Ao mesmo tempo, no entanto, o governo sionista está planejando uma segunda campanha intensiva de bombardeios que começaria assim que a intensidade de seus bombardeios em Gaza seja reduzida. Durante os primeiros dias da nova ofensiva de Israel, o ministro da Defesa sionista, o ex-major-general Yoav Galant, membro do partido Likud e rival de Netanyahu, teria desejado que Israel atacasse o Hezbollah no Líbano em conjunto com sua investida contra o Hamas em Gaza. Gallant é conhecido por ser um defensor da doutrina Dahiya, aplicada pela primeira vez durante a investida de Israel no Líbano em 2006. Esta estratégia militar consiste em responder a quem ameace a segurança de Israel de uma forma tão abrangente e destrutiva que constituiria um poderoso dissuasor. Como chefe do Comando Sul entre 2005 e 2010, Gallant supervisionou a aplicação dessa doutrina no ataque mortal de três semanas em Gaza que começou no final de 2008.

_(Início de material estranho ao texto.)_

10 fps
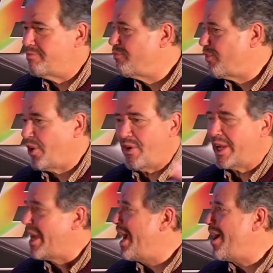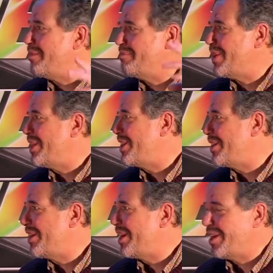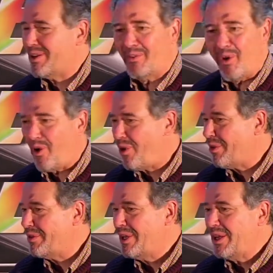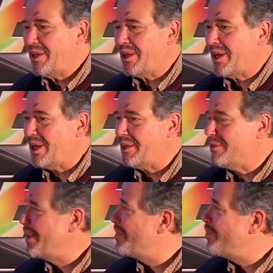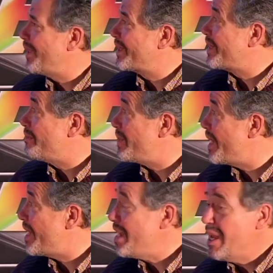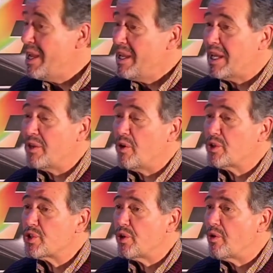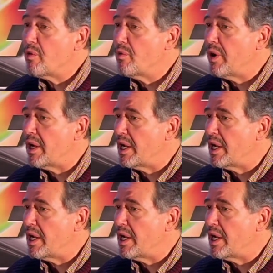flaring out, being all that one can be, and also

No verão passado, o ministro sionista da “Defesa” ameaçou devolver o Líbano à “Idade da Pedra”. Isso depois de ter inspecionado a área das Fazendas de Shebaa, na fronteira com o Líbano, e ter visto uma tenda montada pelo Hezbollah lá. Ele disse na época: “Eu alerto o Hezbollah e Nasrallah para não cometerem erros. Vocês cometeram erros no passado e pagaram um preço muito alto. Se, Deus me livre, uma escalada ou confronto acontecer aqui, devolveremos o Líbano à Idade da Pedra.” Ele continuou, repetindo: “Eu alerto o Hezbollah e seu líder: não cometam um erro. Não hesitaremos em usar todo o nosso poder e destruir cada metro pertencente ao Hezbollah e ao Líbano, se for preciso.” Ele então acrescentou: “Quando se trata da segurança de Israel, estamos todos unidos”. Estas últimas palavras foram uma resposta à afirmação do líder do Hezbollah de que Israel está enfraquecido devido à sua crise política.
Assim, a probabilidade de uma nova agressão maciça lançada pelo Estado sionista contra o Líbano tornou-se realmente muito alta. O governo israelense está colocando o Hezbollah em um canto ao exigir que retire sua presença militar ao norte do rio Litani, cerca de 10 km ao norte da fronteira com o Líbano, pois ao fazê-lo faria com que o partido fosse humilhado, enquanto a recusa e a recusa em fazê-lo o tornaria responsável por causar uma nova agressão devastadora contra o Líbano, em particular nas áreas onde o partido está implantado. A intervenção limitada do Hezbollah na sequência do “Dilúvio de Al-Aqsa” saiu assim pela culatra, uma vez que o partido perdeu a oportunidade de forçar Israel a envolver-se numa guerra intensiva em duas frentes, enquanto Israel ameaça hoje lançar um bombardeio intensivo ao Líbano, focando-o depois de completar o seu intenso bombardeamento de Gaza.